[WORK TO COMPLETE] Restate the entries below exactly, and keep all images out of the answer.

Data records
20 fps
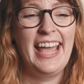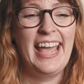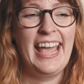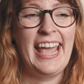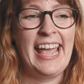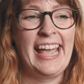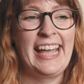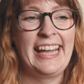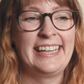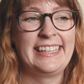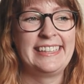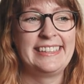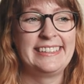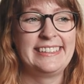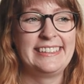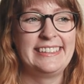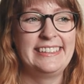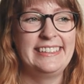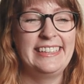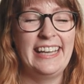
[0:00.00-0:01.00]

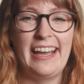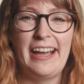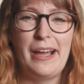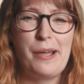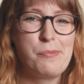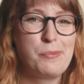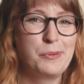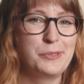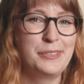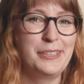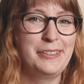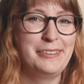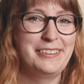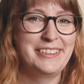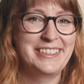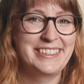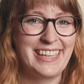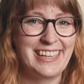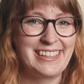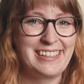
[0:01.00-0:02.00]
And yeah, I won't tell you
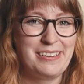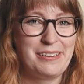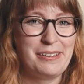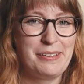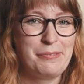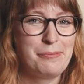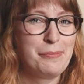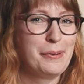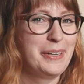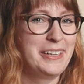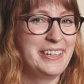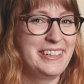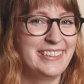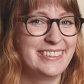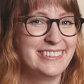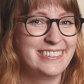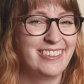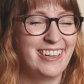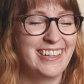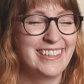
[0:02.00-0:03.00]
exactly what it
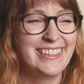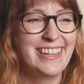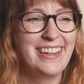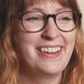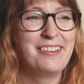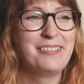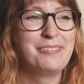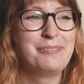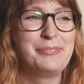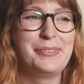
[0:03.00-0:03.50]
is right now,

[ANSWER AREA]
20 fps
[0:00.00-0:01.00]

[0:01.00-0:02.00]
And yeah, I won't tell you
[0:02.00-0:03.00]
exactly what it
[0:03.00-0:03.50]
is right now,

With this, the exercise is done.